§ **Try it**: Could you restate the entries below word for word?

# # #

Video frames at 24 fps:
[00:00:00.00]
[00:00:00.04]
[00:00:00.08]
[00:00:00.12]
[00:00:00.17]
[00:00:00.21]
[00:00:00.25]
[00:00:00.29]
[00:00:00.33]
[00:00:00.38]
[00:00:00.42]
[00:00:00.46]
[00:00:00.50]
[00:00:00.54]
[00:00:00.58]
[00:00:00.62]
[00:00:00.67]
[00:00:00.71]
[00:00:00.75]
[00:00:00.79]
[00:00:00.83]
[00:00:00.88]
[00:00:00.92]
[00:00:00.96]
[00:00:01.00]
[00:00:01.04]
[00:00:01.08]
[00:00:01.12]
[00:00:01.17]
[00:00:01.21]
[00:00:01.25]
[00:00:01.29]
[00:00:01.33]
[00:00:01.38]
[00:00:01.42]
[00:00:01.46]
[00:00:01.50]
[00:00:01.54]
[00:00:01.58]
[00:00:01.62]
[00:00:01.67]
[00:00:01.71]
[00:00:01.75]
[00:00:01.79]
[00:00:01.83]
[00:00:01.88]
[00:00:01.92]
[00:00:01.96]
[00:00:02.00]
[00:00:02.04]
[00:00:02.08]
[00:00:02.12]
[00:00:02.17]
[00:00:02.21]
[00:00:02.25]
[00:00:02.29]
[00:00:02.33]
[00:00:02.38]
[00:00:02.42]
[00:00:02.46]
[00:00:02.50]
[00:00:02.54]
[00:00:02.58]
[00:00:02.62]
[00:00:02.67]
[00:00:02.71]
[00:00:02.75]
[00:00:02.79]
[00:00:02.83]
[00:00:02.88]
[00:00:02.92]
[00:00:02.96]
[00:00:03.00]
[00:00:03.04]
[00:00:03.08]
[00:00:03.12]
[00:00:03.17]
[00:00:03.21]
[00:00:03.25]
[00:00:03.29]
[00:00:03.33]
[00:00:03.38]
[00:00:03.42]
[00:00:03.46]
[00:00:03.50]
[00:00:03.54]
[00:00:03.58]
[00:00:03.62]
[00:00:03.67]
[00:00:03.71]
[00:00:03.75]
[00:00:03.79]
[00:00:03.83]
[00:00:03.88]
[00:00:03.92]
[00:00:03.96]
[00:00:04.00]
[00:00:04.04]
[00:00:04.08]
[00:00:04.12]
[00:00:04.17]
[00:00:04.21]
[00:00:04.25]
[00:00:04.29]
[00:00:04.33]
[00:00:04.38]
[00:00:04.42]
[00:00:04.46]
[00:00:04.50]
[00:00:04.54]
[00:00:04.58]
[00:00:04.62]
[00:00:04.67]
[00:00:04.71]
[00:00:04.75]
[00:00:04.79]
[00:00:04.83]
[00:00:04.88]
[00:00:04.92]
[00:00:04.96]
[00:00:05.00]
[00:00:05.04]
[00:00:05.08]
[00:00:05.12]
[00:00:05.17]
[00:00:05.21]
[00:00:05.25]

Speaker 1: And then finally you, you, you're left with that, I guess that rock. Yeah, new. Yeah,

# # #

§ **Solution to this task**:
Video frames at 24 fps:
[00:00:00.00]
[00:00:00.04]
[00:00:00.08]
[00:00:00.12]
[00:00:00.17]
[00:00:00.21]
[00:00:00.25]
[00:00:00.29]
[00:00:00.33]
[00:00:00.38]
[00:00:00.42]
[00:00:00.46]
[00:00:00.50]
[00:00:00.54]
[00:00:00.58]
[00:00:00.62]
[00:00:00.67]
[00:00:00.71]
[00:00:00.75]
[00:00:00.79]
[00:00:00.83]
[00:00:00.88]
[00:00:00.92]
[00:00:00.96]
[00:00:01.00]
[00:00:01.04]
[00:00:01.08]
[00:00:01.12]
[00:00:01.17]
[00:00:01.21]
[00:00:01.25]
[00:00:01.29]
[00:00:01.33]
[00:00:01.38]
[00:00:01.42]
[00:00:01.46]
[00:00:01.50]
[00:00:01.54]
[00:00:01.58]
[00:00:01.62]
[00:00:01.67]
[00:00:01.71]
[00:00:01.75]
[00:00:01.79]
[00:00:01.83]
[00:00:01.88]
[00:00:01.92]
[00:00:01.96]
[00:00:02.00]
[00:00:02.04]
[00:00:02.08]
[00:00:02.12]
[00:00:02.17]
[00:00:02.21]
[00:00:02.25]
[00:00:02.29]
[00:00:02.33]
[00:00:02.38]
[00:00:02.42]
[00:00:02.46]
[00:00:02.50]
[00:00:02.54]
[00:00:02.58]
[00:00:02.62]
[00:00:02.67]
[00:00:02.71]
[00:00:02.75]
[00:00:02.79]
[00:00:02.83]
[00:00:02.88]
[00:00:02.92]
[00:00:02.96]
[00:00:03.00]
[00:00:03.04]
[00:00:03.08]
[00:00:03.12]
[00:00:03.17]
[00:00:03.21]
[00:00:03.25]
[00:00:03.29]
[00:00:03.33]
[00:00:03.38]
[00:00:03.42]
[00:00:03.46]
[00:00:03.50]
[00:00:03.54]
[00:00:03.58]
[00:00:03.62]
[00:00:03.67]
[00:00:03.71]
[00:00:03.75]
[00:00:03.79]
[00:00:03.83]
[00:00:03.88]
[00:00:03.92]
[00:00:03.96]
[00:00:04.00]
[00:00:04.04]
[00:00:04.08]
[00:00:04.12]
[00:00:04.17]
[00:00:04.21]
[00:00:04.25]
[00:00:04.29]
[00:00:04.33]
[00:00:04.38]
[00:00:04.42]
[00:00:04.46]
[00:00:04.50]
[00:00:04.54]
[00:00:04.58]
[00:00:04.62]
[00:00:04.67]
[00:00:04.71]
[00:00:04.75]
[00:00:04.79]
[00:00:04.83]
[00:00:04.88]
[00:00:04.92]
[00:00:04.96]
[00:00:05.00]
[00:00:05.04]
[00:00:05.08]
[00:00:05.12]
[00:00:05.17]
[00:00:05.21]
[00:00:05.25]

Speaker 1: And then finally you, you, you're left with that, I guess that rock. Yeah, new. Yeah,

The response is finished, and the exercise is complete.